Autant dire que tous les regards sont tournés vers Horizons, avec qui des relations très dégradées ont été exposées avec le rejet de deux projets de loi, l’un sur le rétablissement des peines minimales et l’autre sur l’inéligibilité des auteurs de violences aggravées. Yannick Favennec (lié à Horizons) ou les Modems Richard Ramos et Philippe Bolo hésitent.
“Si nos partenaires ne votaient pas pour cette mesure contenue dans le programme présidentiel, la question de la cohérence politique se poserait”, juge le député et porte-parole du groupe Prisca Thévenot.
Le “coût politique important” du 49.3
Quant aux députés LIOT qui comptent de nombreux centristes et anciens macronistes, la majorité d’entre eux devrait voter contre le texte.

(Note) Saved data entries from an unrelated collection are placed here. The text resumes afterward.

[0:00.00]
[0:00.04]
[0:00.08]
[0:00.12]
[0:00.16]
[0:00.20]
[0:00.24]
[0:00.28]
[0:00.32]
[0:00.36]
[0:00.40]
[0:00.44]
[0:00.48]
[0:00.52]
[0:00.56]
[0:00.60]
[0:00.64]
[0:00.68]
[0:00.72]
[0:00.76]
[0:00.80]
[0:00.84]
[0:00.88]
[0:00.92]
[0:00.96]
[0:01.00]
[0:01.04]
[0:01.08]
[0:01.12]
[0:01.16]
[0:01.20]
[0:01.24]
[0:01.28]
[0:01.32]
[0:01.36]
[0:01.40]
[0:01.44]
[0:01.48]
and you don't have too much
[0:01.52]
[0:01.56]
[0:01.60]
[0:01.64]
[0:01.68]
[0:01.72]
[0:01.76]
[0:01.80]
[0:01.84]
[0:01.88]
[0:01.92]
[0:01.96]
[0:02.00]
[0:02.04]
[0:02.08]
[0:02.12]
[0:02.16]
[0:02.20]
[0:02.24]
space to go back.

Autant dire que le gouvernement, qui n’entend pas reculer malgré la pression des syndicats, n’a d’autre choix que de tirer la cartouche du 49.3.
“On préférerait évidemment tous voter et au final faire adopter le projet de loi. Mais entre un rejet du texte parce qu’on n’a pas assez de soutien ou un 49.3, on choisira la deuxième option”, assume un élu macroniste.

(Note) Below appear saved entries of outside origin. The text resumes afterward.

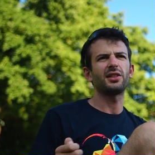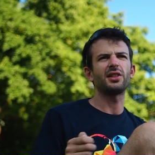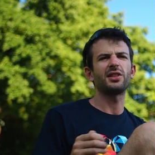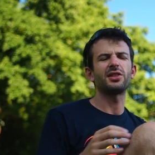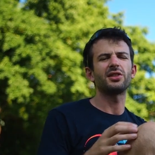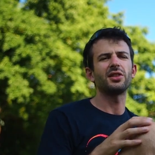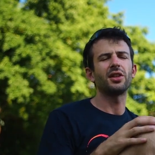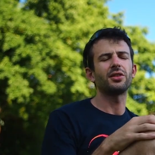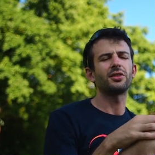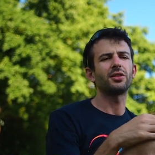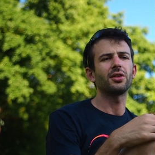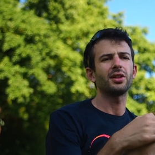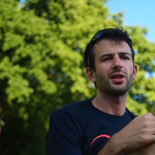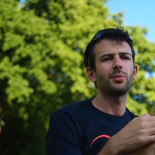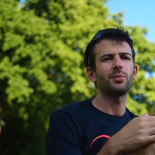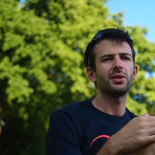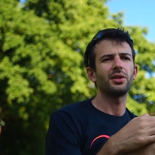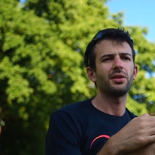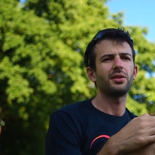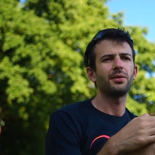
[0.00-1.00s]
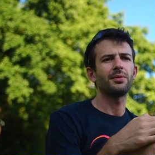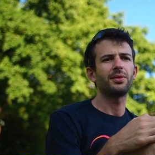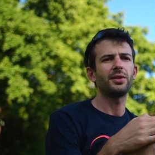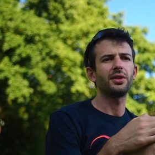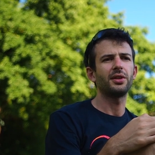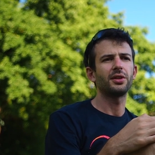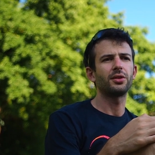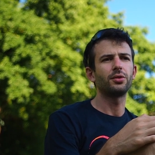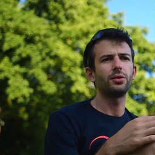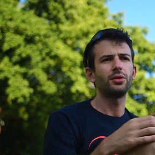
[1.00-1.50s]
It's not gonna be
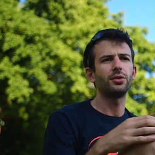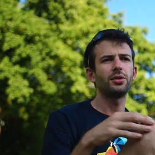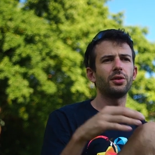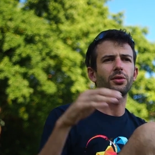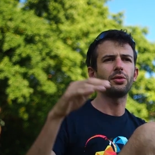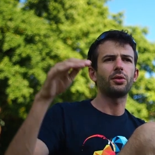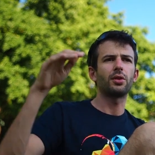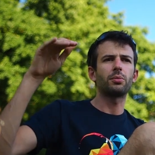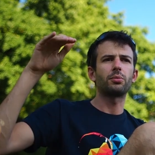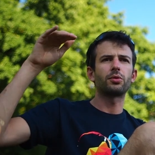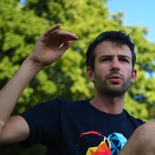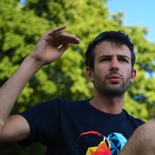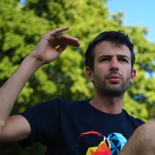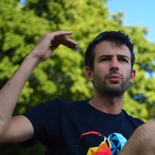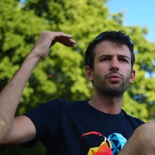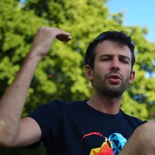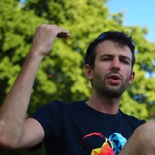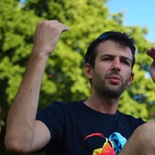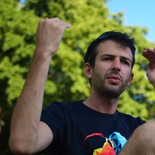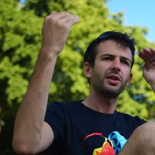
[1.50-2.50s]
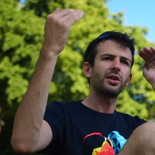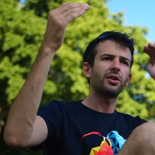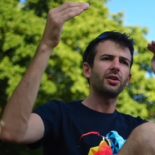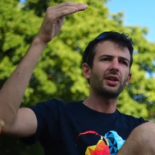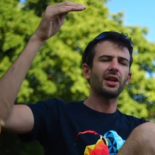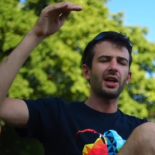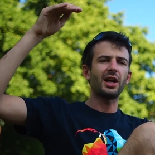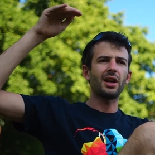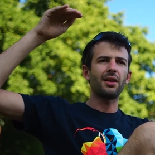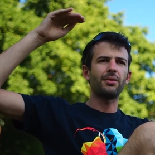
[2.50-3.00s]
very good, and you're probably
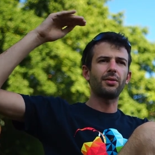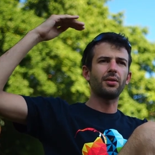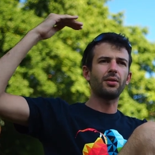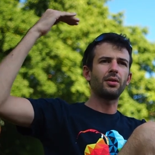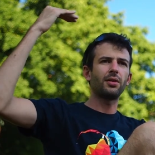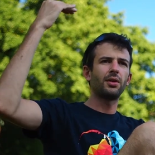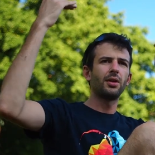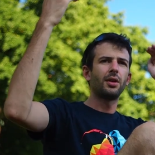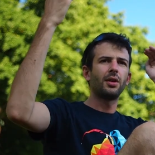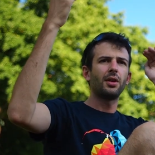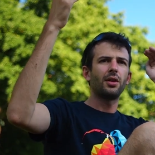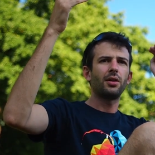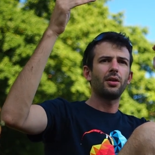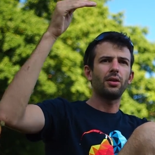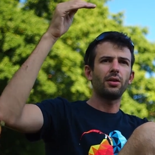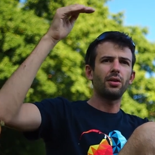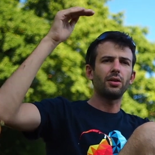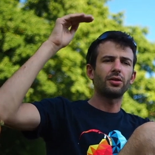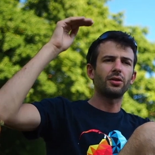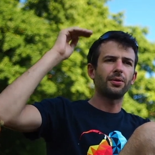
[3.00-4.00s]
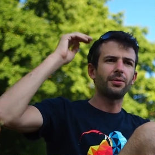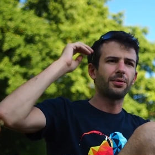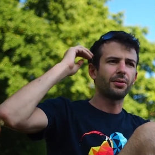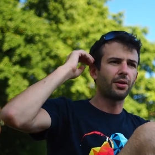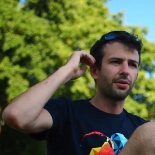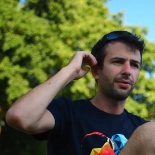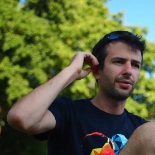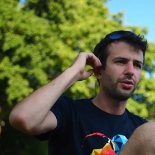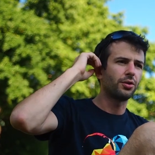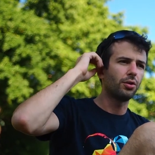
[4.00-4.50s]
gonna have a lot of
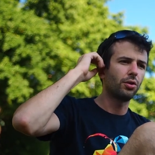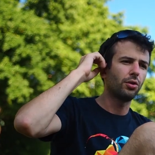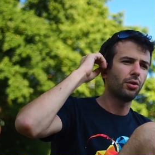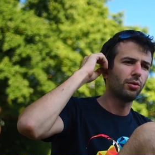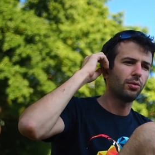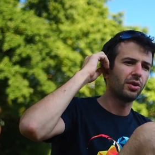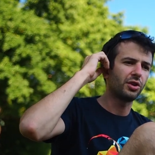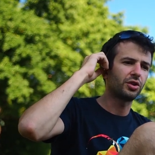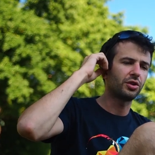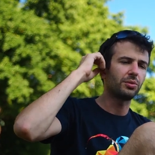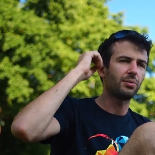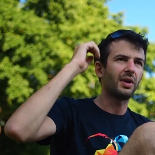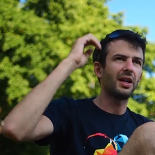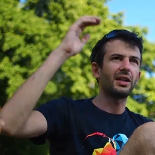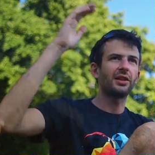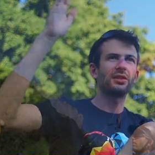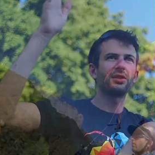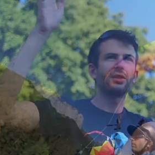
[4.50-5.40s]
yaw, which might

C’est que l’utilisation de cette arme constitutionnelle envoie un mauvais signal au Premier ministre dans un contexte politique déjà très compliqué, entre des syndicats qui se dressent et des Français qui rejettent massivement la réforme des retraites.
“C’est un coup politique important. Cela signifiera en quelque sorte que nous n’avons pas réussi notre pari de ne convaincre ni les Français ni les députés”, regrette un député issu de l’aile gauche de la majorité.

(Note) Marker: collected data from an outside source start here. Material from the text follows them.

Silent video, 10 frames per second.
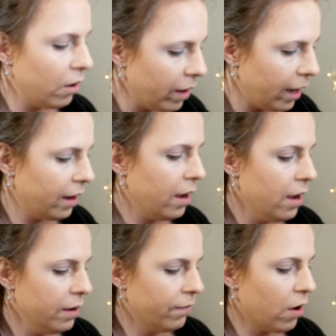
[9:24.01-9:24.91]
Okay,
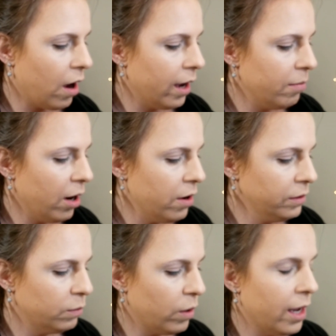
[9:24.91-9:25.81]
for
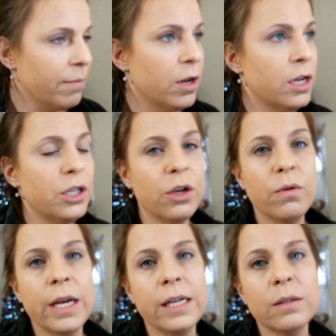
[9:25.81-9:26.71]
eyebrows, what I'm gonna do
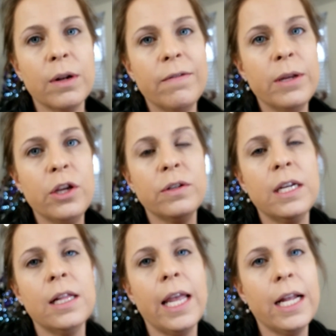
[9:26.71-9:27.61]
is, what I've been
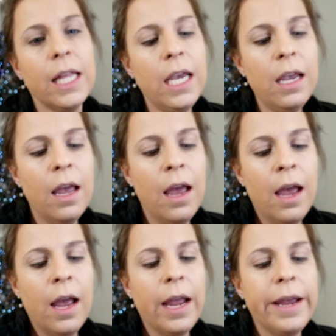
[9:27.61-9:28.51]
using lately
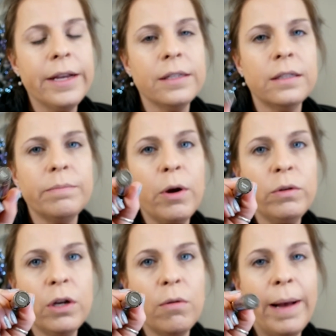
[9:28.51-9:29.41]
is
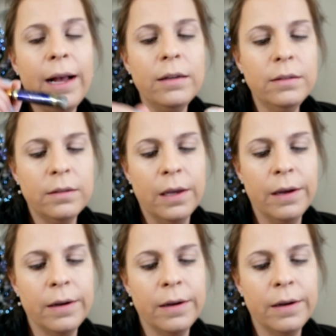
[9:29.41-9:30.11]
Smoke Topaz,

Une première pour une réforme des retraites
Et de pointer du doigt les précédents 49,3 utilisés par le Premier ministre – 10 depuis le début du mandat : ”Sur les textes budgétaires ainsi adoptés, les gens comprennent. On ne peut pas faire fonctionner la France sans budget d’Etat ou de Sécurité sociale”. , c’est vraiment plus délicat”.
A l’exception de la retraite par points adoptée en février 2020 par 49.3 puis abandonnée en raison du Covid-19, toutes les réformes liées au relèvement de l’âge de la retraite ont été votées par le Parlement.